So I have been thinking about this all night at work. My newest patient is now on Hospice care. For those who don't know what that is, it basically is care to die at home. My patient is 7 months old. To give a little background on my patient. During or right before birth the mom had I think her placenta abrupt. That is a VERY bad thing to have happen. Not only did my patient suffer injuries from that but the cord was also looped around a couple of times.
So the results of this unfortunate accident was that my patient has no gag or swallow reflex, so that meant either a tube down the nose or implanted in the stomach to get food. That also meant that the normal saliva that builds up in our months just sits there and either drains back down into lungs or gets suctioned out. My patient also has very spastic and tight muscles and is very developmentally delayed.
As you can see the prognosis for this patient was not very good from the beginning. My first look at my patient and I knew that they would need care all their life. My patient has been in and out of the hospital with respiratory problems and having too much junk in the lungs.
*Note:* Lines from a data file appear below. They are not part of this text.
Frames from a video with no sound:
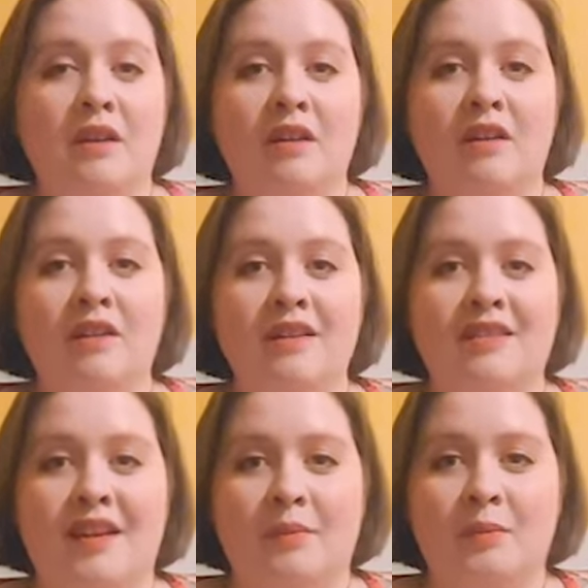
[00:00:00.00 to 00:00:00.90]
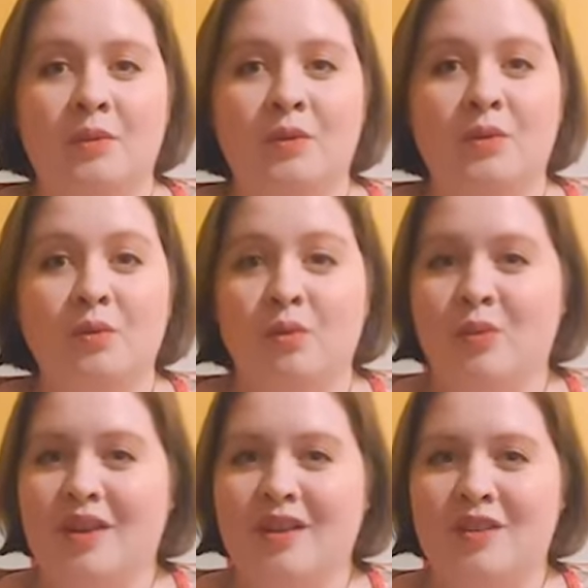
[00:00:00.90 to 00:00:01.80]
a good example,
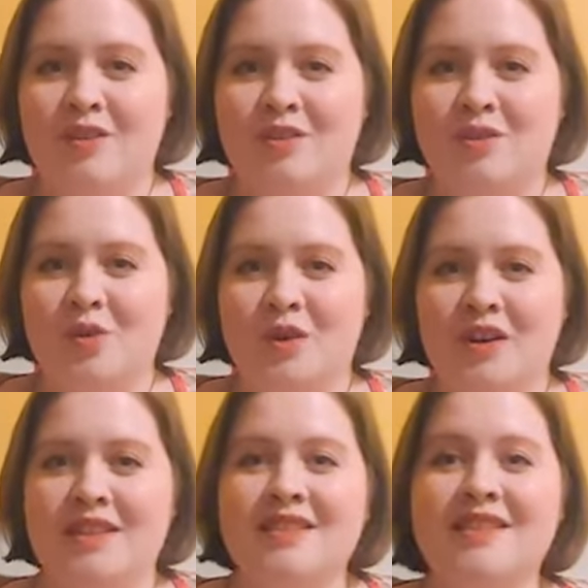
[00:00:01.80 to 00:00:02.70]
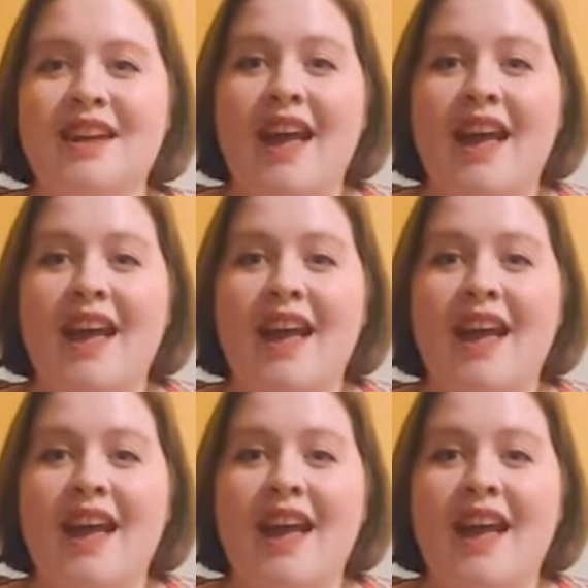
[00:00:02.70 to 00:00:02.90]
read the stories,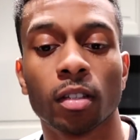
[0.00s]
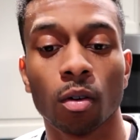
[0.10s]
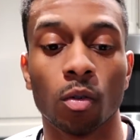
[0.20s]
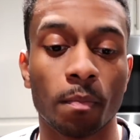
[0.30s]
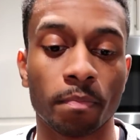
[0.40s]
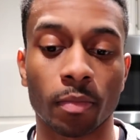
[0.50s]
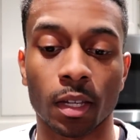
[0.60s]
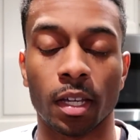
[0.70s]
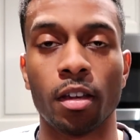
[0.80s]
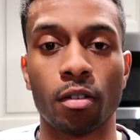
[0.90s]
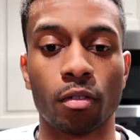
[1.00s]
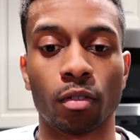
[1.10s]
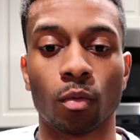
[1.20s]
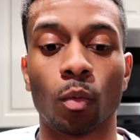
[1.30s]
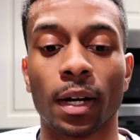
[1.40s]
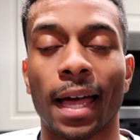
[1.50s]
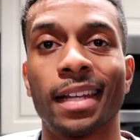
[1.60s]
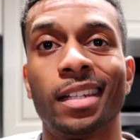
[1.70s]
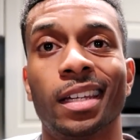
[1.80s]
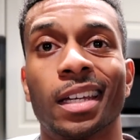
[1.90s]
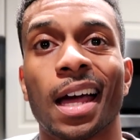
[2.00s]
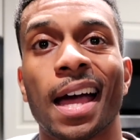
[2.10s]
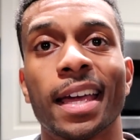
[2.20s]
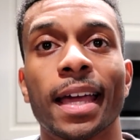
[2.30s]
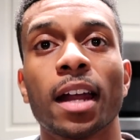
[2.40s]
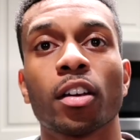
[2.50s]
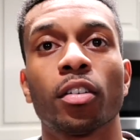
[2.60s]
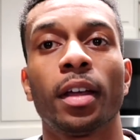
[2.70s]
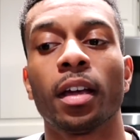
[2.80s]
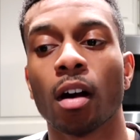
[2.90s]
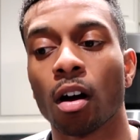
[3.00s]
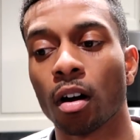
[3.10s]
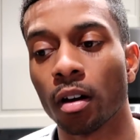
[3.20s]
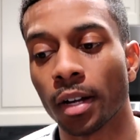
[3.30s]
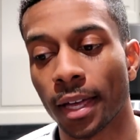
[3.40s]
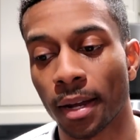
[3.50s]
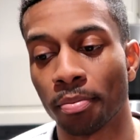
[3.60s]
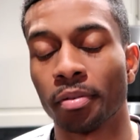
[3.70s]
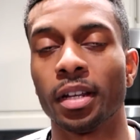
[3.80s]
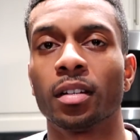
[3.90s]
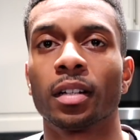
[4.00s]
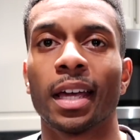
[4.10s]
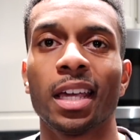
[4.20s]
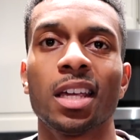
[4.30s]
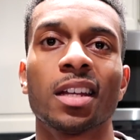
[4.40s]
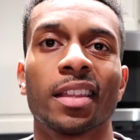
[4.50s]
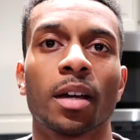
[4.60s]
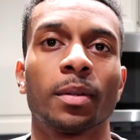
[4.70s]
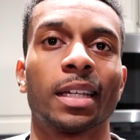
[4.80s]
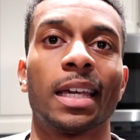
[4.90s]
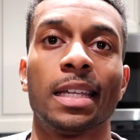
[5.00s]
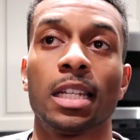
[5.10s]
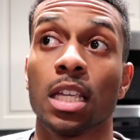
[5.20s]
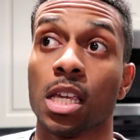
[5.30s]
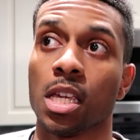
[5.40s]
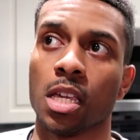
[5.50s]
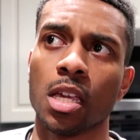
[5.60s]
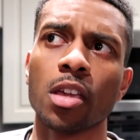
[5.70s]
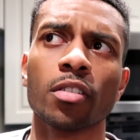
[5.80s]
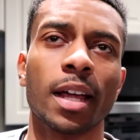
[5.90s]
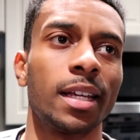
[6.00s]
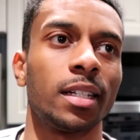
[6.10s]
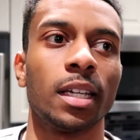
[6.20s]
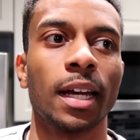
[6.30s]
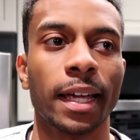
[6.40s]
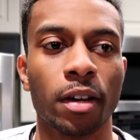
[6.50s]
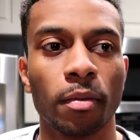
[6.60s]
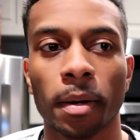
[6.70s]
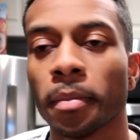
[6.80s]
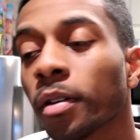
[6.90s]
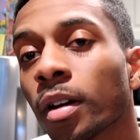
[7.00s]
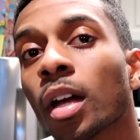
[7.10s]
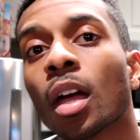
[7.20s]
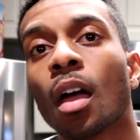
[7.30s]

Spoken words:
So here's what I did. I got a credit card at a pretty young age. I think I was 18 or 19, I can't remember.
I guess last week my patient had a really bad seizure and was life flighted to Primary Children's. At this time they decided to sign a DNR ( DO not Resuscitate).
Now I cannot begin to imagine the sorrow that they are feeling that the death of their child is of their own doing. I so desperately wanted to share a comforting message of the Plan of Salvation but knew that I would get into major trouble at work. I know that each culture handles death differently ( thank you nursing school), and you can see that for some of the family that was there they understood and were ok and others kept hoping for a miracle.
So along with this process and current family situations I have been thinking a lot about families and the plan of salvation. I am so grateful for it. I know that losing anybody is heartbreaking but the knowledge that you may be able to see them again seems to lessen the blow a little bit. I was also thinking just how ingenious the whole plan is. Who do you love the most? Family, parents, spouse, children, siblings. They truly are the most important relationships here on this earth. What a comfort it is to me to know that I can and will be with my family forever! Not only my siblings whom I love so dearly but the family that Justin and I will have. It makes my heart just burst with happiness. =)
My little patient might not have much longer but I know that they are Child of God and that they came here for a purpose. If anything to teach me to love my patients more and be attentive to their needs.